Stored items:
..............................
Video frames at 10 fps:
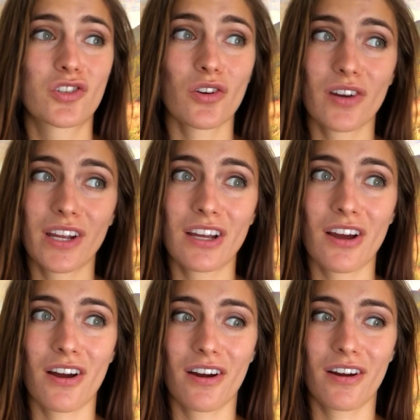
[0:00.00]
during
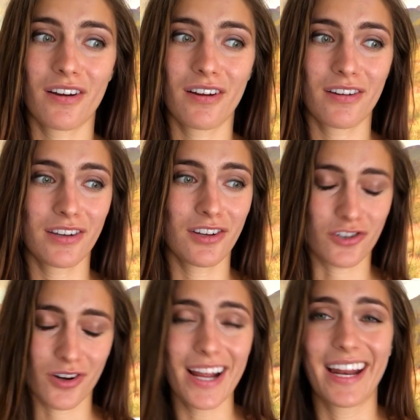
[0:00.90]
your
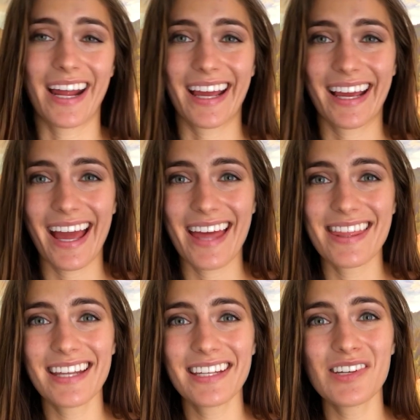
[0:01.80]
training
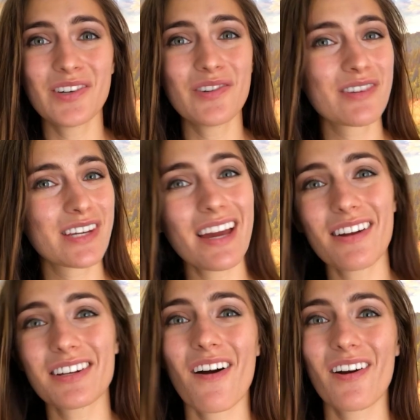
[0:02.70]
and then you
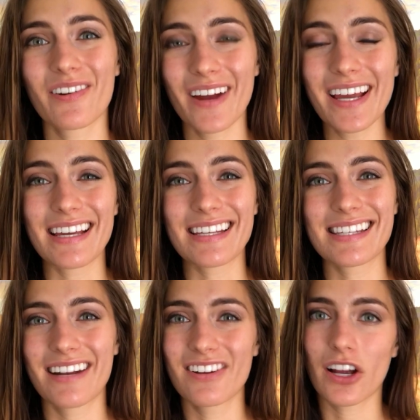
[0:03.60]
get on a race
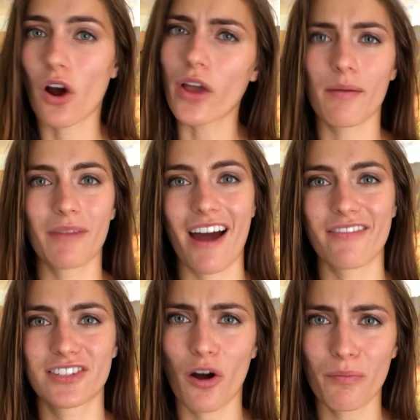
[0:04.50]
and you're like, okay, I'm gonna
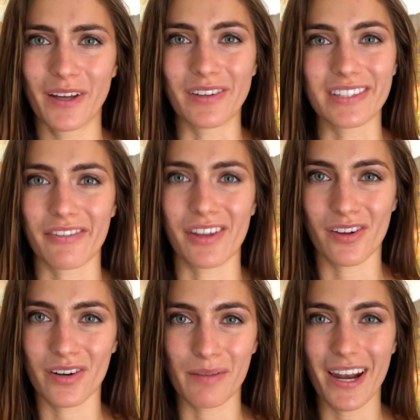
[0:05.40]
have salt pills every
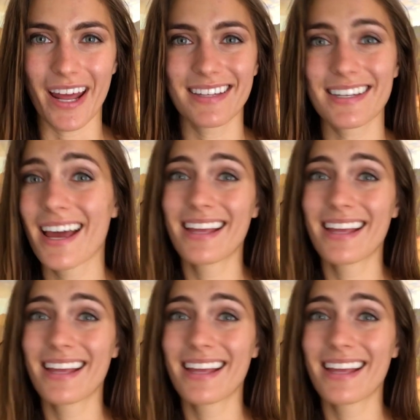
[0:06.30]
30 minutes,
..............................
# [TASK GOAL]
An exact repeat of all the data is required, pictures excluded.

# [COMPLETED EXERCISE]
Video frames at 10 fps:
[0:00.00]
during
[0:00.90]
your
[0:01.80]
training
[0:02.70]
and then you
[0:03.60]
get on a race
[0:04.50]
and you're like, okay, I'm gonna
[0:05.40]
have salt pills every
[0:06.30]
30 minutes,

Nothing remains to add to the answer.